Yirminci Bölüm✿

166 11 61
                                    

Keyifli Okumalar...🖤

-H-hey! Lü-lütfen duygularımı kabul et!!

Kendisine uzatılan kalpli mektuba boş bakışlar atarken iç çekti ve mektubu aldı. Ceketinin iç cebine atılmak üzere yerleştirilirken, önünde eğilen kızın kızaran yüzünü inceledi.

-Üzgünüm buna hemen cevap veremem. Sadece bunu okumama zaman ver, olur mu?

Kız hızla onaylayıp titrek bir şekilde yanından ayrıldığında uzun genç önüne döndü.
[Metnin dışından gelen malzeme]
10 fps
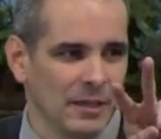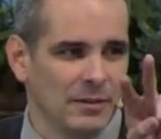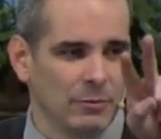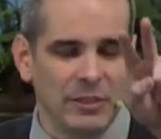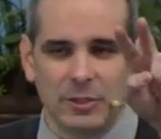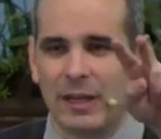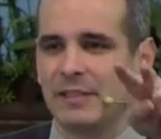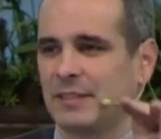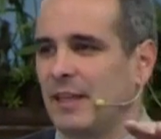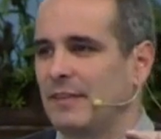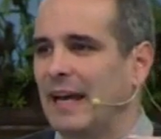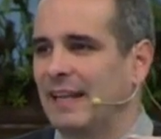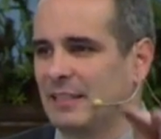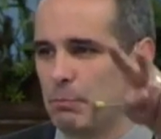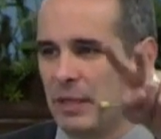The reason I say that
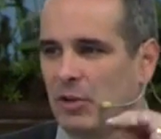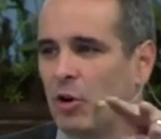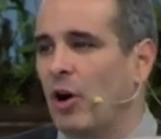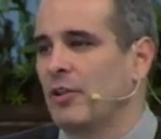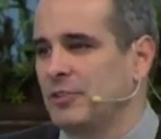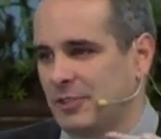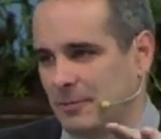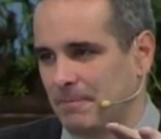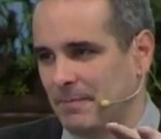is because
Ellerini ceketine yerleştirip adımlarını hızlandırdığında gri saçları hafif rüzgarda savruldu. Bakışları olduğundan daha boş bir şekilde betonu incelemekteydi.
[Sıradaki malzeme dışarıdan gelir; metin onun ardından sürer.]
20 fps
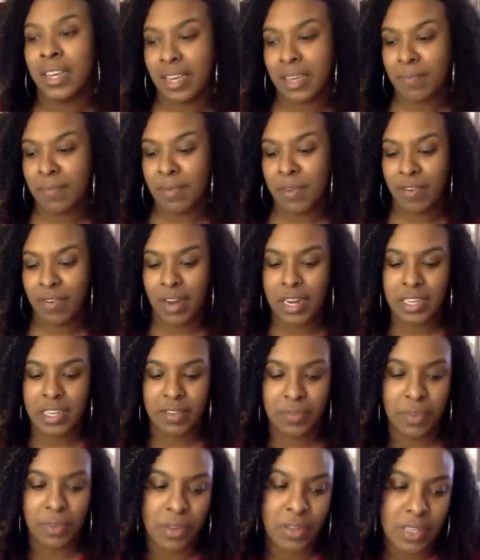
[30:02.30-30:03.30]
it can be very
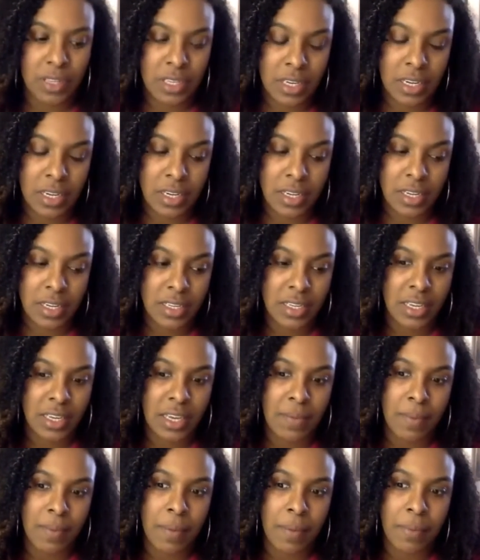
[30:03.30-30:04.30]
difficult to
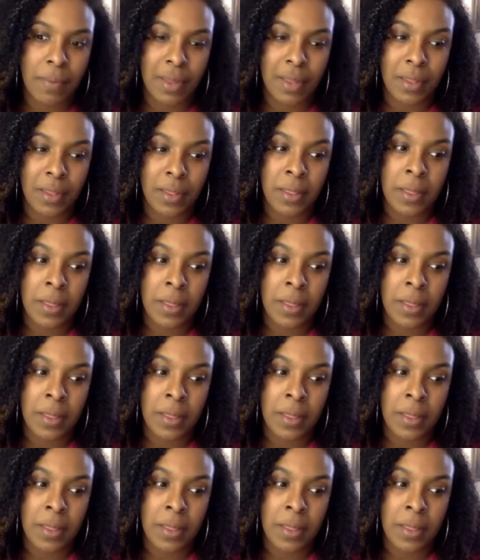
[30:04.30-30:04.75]
keep up with.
Liyue'ye gelme amacı tamamıyla ailesinden uzaklaşmak içindi. Onların baskısı yüzünden hayatını düzgün yaşıyamıyordu. Öyle ki, derslerinde bile gerilemişti.
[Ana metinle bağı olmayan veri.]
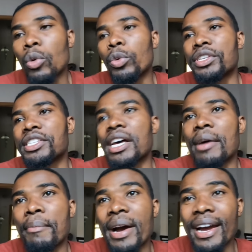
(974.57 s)
who is
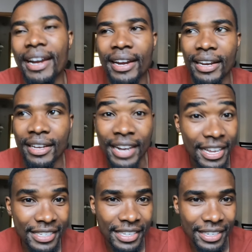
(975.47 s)
my
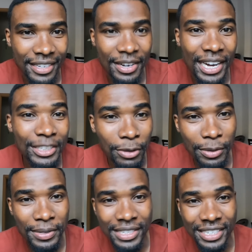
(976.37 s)
cousin.
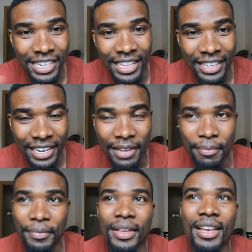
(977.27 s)
Actually, we share the
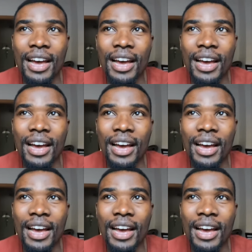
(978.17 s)
name.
Bu yüzden akademide çok sıkıntı çekmişti. Cyno üst üste 3 yıl 1. olduğunda ailesi, artık kendisini evlatları olarak görmediklerini dile getirmiştiler.

Şimdiyse buradaydı. Liyue. Mora'nın üretildiği yer ve çok lüks. Sumeru'dan bile parlamayı başarabilen tek yerdi. Hep merak etmişti ve sonunda buradaydı.

İşten yeni çıkmıştı. Part time olarak çalıştığı garsonluk işinde oldukça yoruluyordu. Ailesinden gelen en ufak destek olmayınca maalesef ikinci bir iş aramaya da başlamalıydı.

İç çekti ve telefonunu cebinden sıktı. Gözleri kısılırken zihni bulanıklaştı. Ailesinin kendisini merak etmeyeceğini biliyordu, ama yalnızlıkta çok zordu.

Birden omzuna çarpan kişiyle duraksadı. Kendisine çarpan kişi yere düşerken o sadece elini çıkarmış ve yerdeki gence odaklanmıştı. Sarı saçları dağılmış vaziyetteydi ve düşmeyle acıyan kalçasını avuşturuyordu.

-S-sen-! Önüne bakmaz mısın?

Al Haitham isyanlarını sıralayan gençten bakışlarını çekip yürümeye devam ederken, genç hareketlendi ve ayaklandı. Üzerini çirptikten sonra saçlarını arkaya attı ve bağırdı.

-En azından özür dilesen?

-Peki sen neden önüne bakmadın? Düz yoldaydık ve yanımdan geçebilirdin?

Al Haitham hafif arkasına dönüp kahve gözlere, yeşil gözlerini dikti. Genç dudağını ısırıp bakışlarını kaçırdığında yere düşen defterini farketti ve eğilerek aldı.

-Düşünüyordum.

-Ben de. Karşılıklı hataydı ve tek taraflı özür dilememe gerek yok?

Al Haitham konuşmaya nokta koyduğunu düşünerek arkasına döndü. Adımları hızlanırken, arkada kalan genç defterini kol çantasına attı ve arkasından adımladı. Al Haitham arkasında hissettiği adım sesleriyle gözlerini kıstı. Bu yol evine kadar devam etti ve kapının önünde arkasına döndü.

-Neden beni takip ediyorsun?

-Sadece-! Umm... Üzgünüm.

-Üzgün?

-Burada yeniyim. Sumeru'dan geliyorum- ya da kaçtım denebilir.

-Kaçmak?

Al Haitham evinin bahçe korkuluklarına sırtını yasladı. Şirin asma yaprakları yüzüne gölgelik yaparken, sarışın dudağını ısırdı.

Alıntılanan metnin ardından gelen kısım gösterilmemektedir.